Department of Pathobiology, College of Veterinary Medicine, University of Illinois at Urbana Champaign, Urbana, IL, USA.
Veterinary Diagnostic Laboratory and Department of Veterinary Clinical Medicine, College of Veterinary Medicine, University of Illinois, Urbana, IL, USA.
Infect Genet Evol. 2021 Aug;92:104866. doi: 10.1016/j.meegid.2021.104866. Epub 2021 Apr 17.
Atypical porcine pestivirus (APPV) is an emerging virus discovered in 2014 and it can cause congenital tremors in pigs. Molecular epidemiology serves as an essential tool in monitoring and controlling the disease. Virus epidemiology mainly relies on genome sequencing and phylogenetic characterization. Previous molecular epidemiology studies have been using different genes/regions for phylogeny, namely whole genome, Npro, and E2 coding sequences. However, with increasing number of APPV sequences available in GenBank, no systemic studies have been performed for detailed classification of APPV strains around the globe. The goal of this study is to propose a classification strategy or taxonomy of APPV strains at genotype, subgenotype, and isolate levels. A total of 76 whole genomes and 16 partial polyprotein coding sequences were analyzed for genetic variability and suitability of all individual genes for viral phylogenies. Our results revealed that, among all the viral genes, NS5a coding sequences were proved to be the most suitable alternative for tracing APPV strains supported by its capability of reproducing the same phylogenetic and evolutionary information as the whole viral genome did. Also, a reliable cutoff to accurately classify APPV at different levels is established. We propose a genotyping scheme with three well-defined genotypes (1-3) and 7 subgenotypes for genotype 1 (1.1-1.7). For whole genome analysis, a threshold value of 84%-91% pairwise identity allows separation of all APPV subgenotypes, whereas 80% identity clearly segregate the three major APPV genotypes. For NS5a gene analysis, 82%-91% identity allows subgenotype separation and 76% identity segregate APPV genotypes. Additionally, genetic distance of whole genome exhibits ≤8% in isolate level, 9%-14% in subgenotype level, and 17%-22% in genotype level, while for NS5a encoding sequences the genetic distance displays ≤9% in isolate level, 9.9%-19.1% in subgenotype level, and 21.6%-29.7% in genotype level. These allow a clear segregation among APPV genotypes, subgenotypes, and isolates. Therefore, the proposed strategy in this study provides a solid and improved basis for molecular phylogenetics to understand APPV genetic diversity, trace the origins and control the spread of new disease outbreaks.

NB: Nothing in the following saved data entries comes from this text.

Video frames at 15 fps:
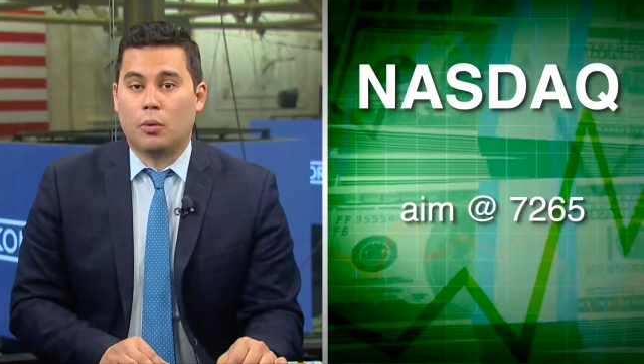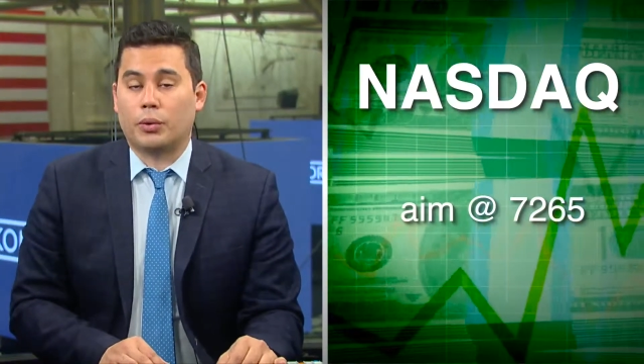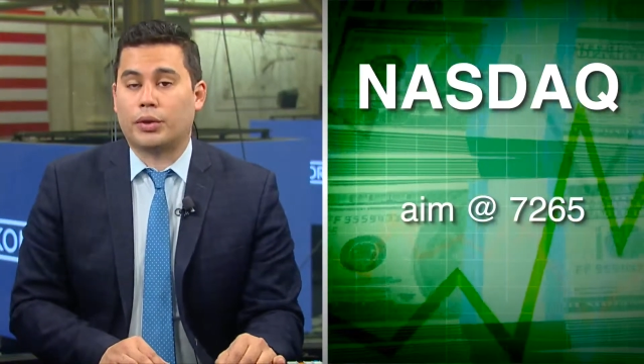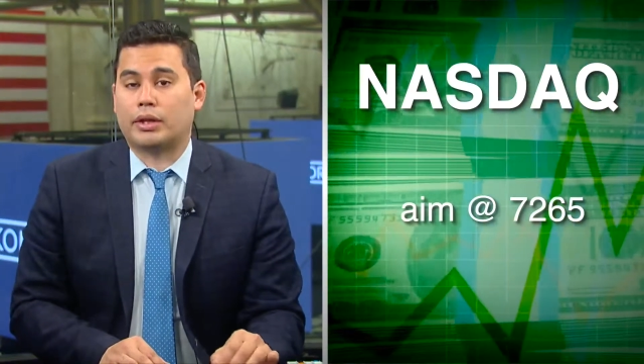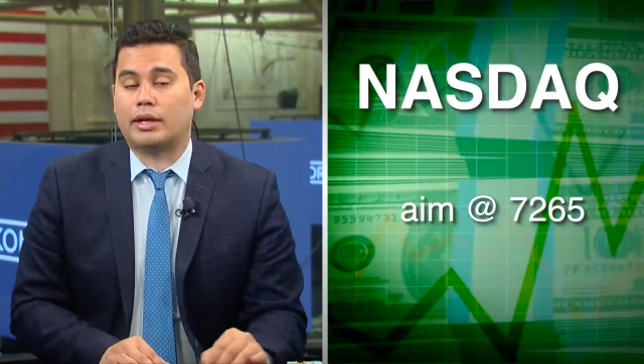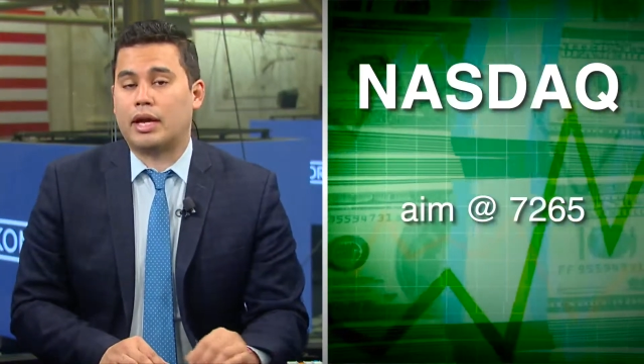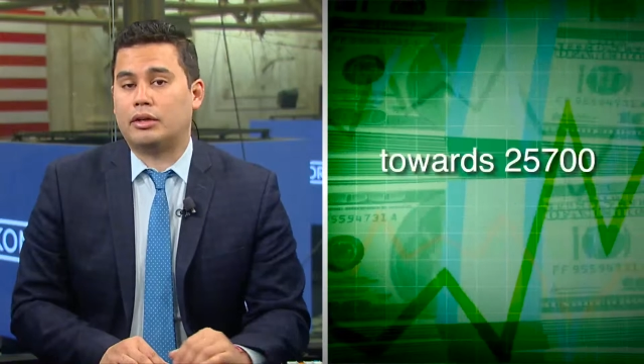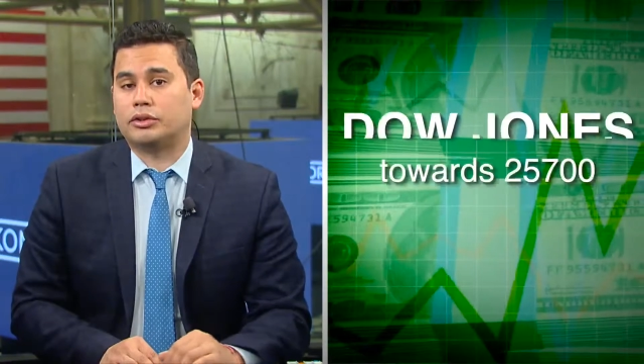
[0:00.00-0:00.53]
while
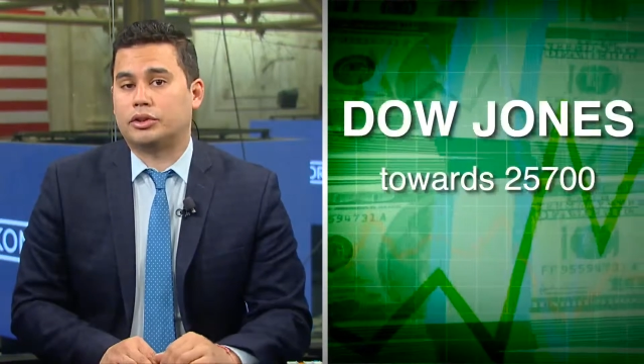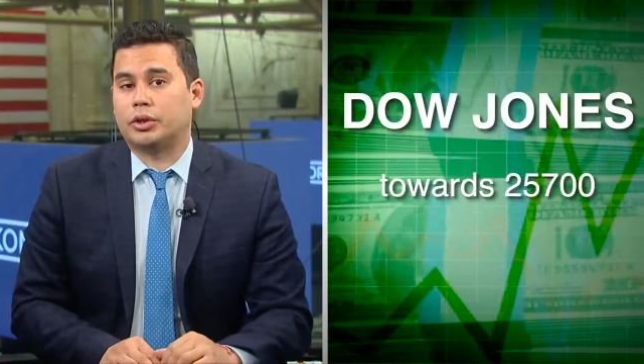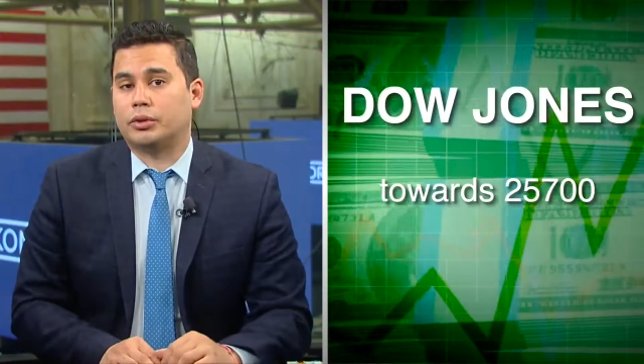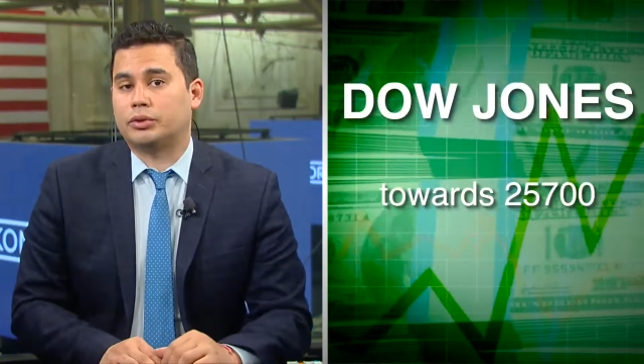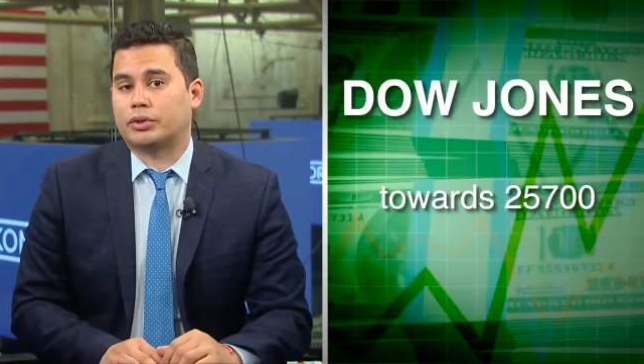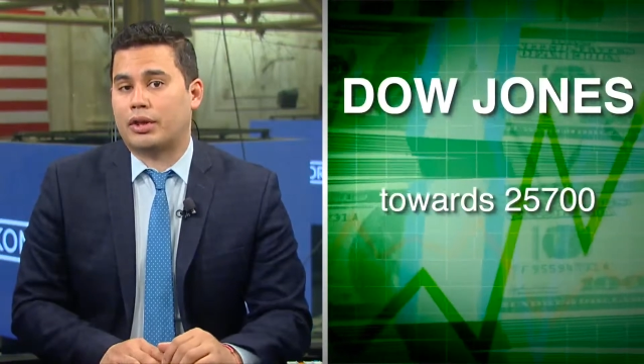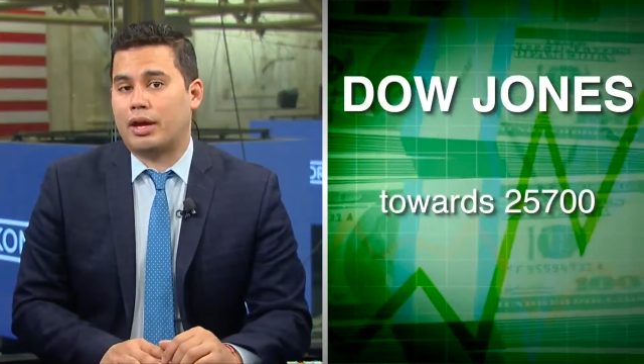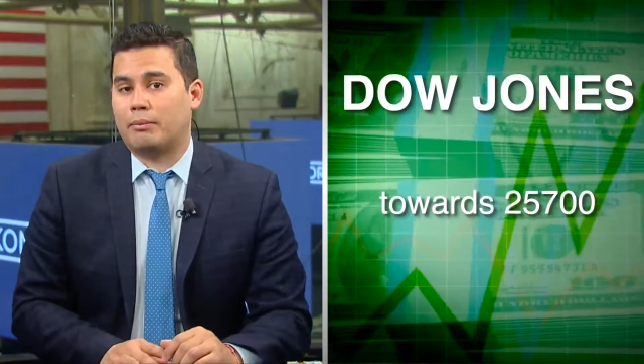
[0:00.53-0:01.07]
the Dow
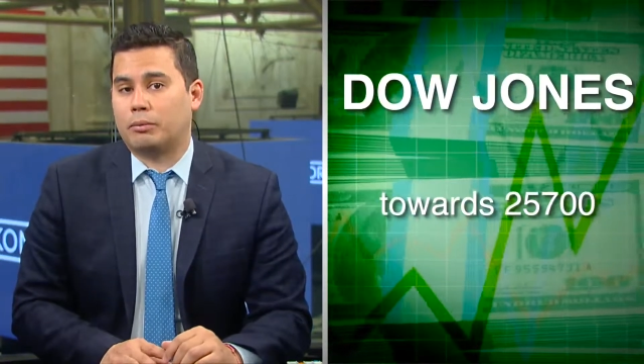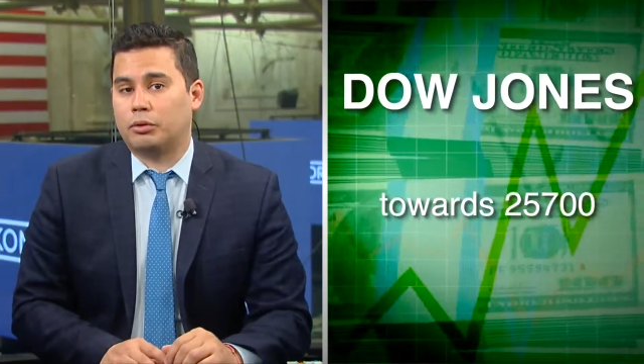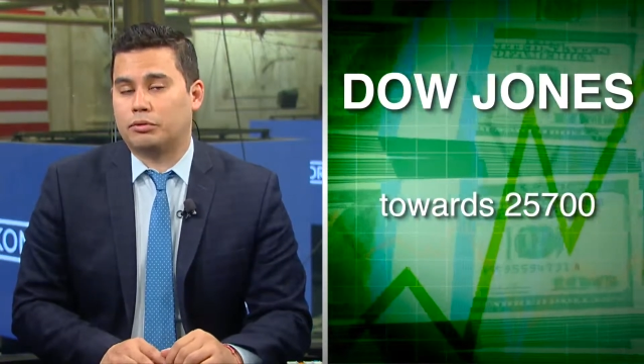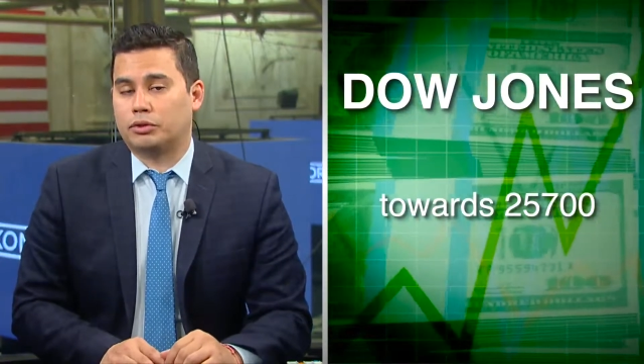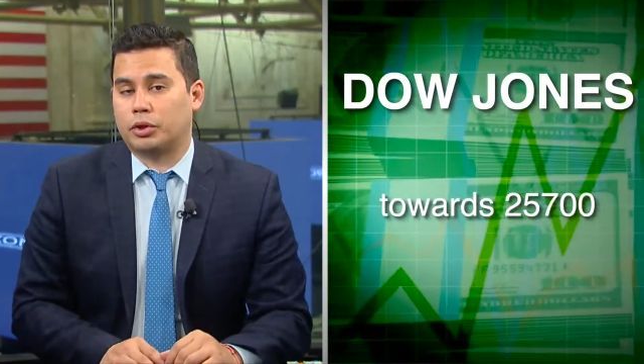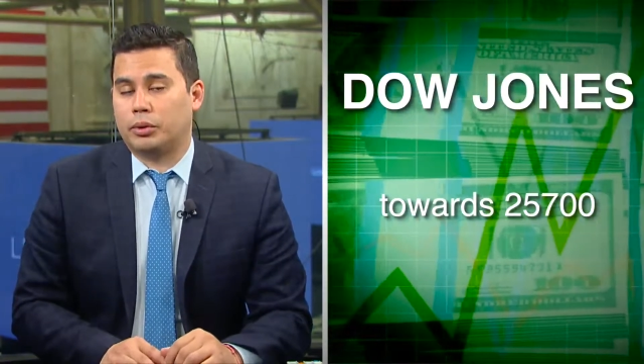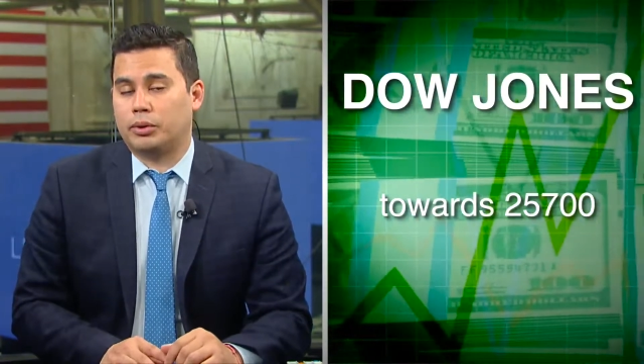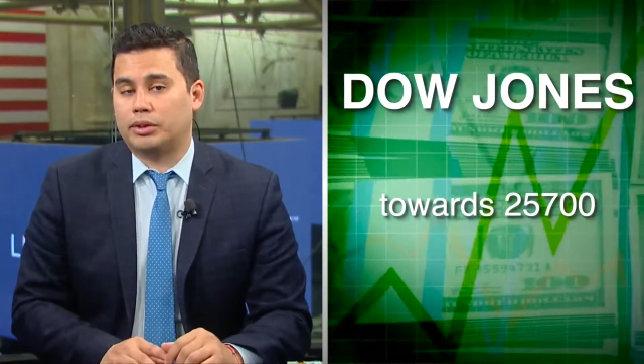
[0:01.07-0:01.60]
Jones that
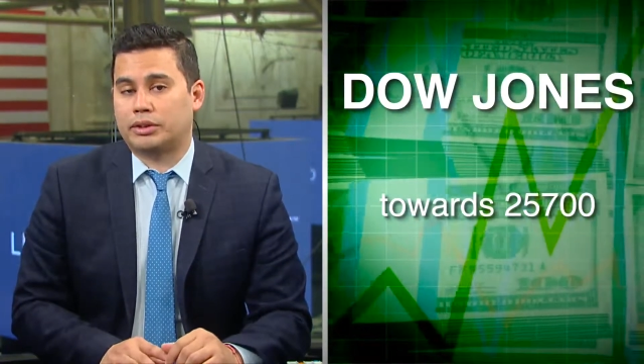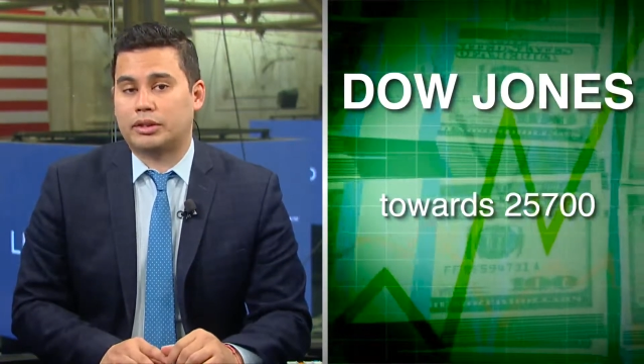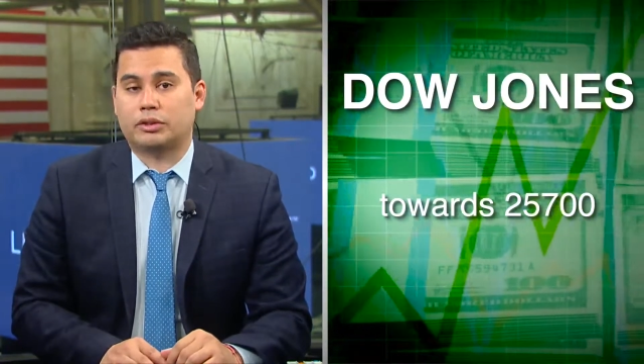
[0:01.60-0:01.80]
moves towards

非典型猪瘟病毒(APPV)是一种新兴病毒,于 2014 年发现,可引起猪先天性震颤。分子流行病学是监测和控制该病的重要工具。病毒流行病学主要依赖于基因组测序和系统发育特征分析。先前的分子流行病学研究使用不同的基因/区域进行系统发育分析,即全基因组、Npro 和 E2 编码序列。然而,随着 GenBank 中 APPV 序列数量的增加,尚未对全球 APPV 毒株进行详细分类的系统研究。本研究的目的是提出一种 APPV 毒株在基因型、亚基因型和分离株水平的分类策略或分类法。对 76 个全基因组和 16 个部分多蛋白编码序列进行了遗传变异性分析,并评估了所有单个基因用于病毒系统发育的适用性。研究结果表明,在所研究的病毒基因中,NS5a 编码序列被证明是替代 APPV 株系追踪的最适选择,因为其能够复制全病毒基因组所具有的相同的系统发育和进化信息。此外,还建立了一个可靠的截断值,以准确地在不同水平上对 APPV 进行分类。我们提出了一种基因型方案,包括三个明确界定的基因型(1-3)和基因型 1 的 7 个亚基因型(1.1-1.7)。对于全基因组分析,84%-91%的成对同一性阈值可分离所有 APPV 亚基因型,而 80%的同一性可清楚地区分三个主要的 APPV 基因型。对于 NS5a 基因分析,82%-91%的同一性可分离亚基因型,76%的同一性可区分 APPV 基因型。此外,全基因组的遗传距离在分离株水平上≤8%,在亚基因型水平上为 9%-14%,在基因型水平上为 17%-22%;而对于 NS5a 编码序列,遗传距离在分离株水平上≤9%,在亚基因型水平上为 9.9%-19.1%,在基因型水平上为 21.6%-29.7%。这使得 APPV 基因型、亚基因型和分离株之间能够清晰地区分。因此,本研究提出的策略为分子系统发生学提供了坚实而改进的基础,以了解 APPV 的遗传多样性,追踪新疾病爆发的起源和控制其传播。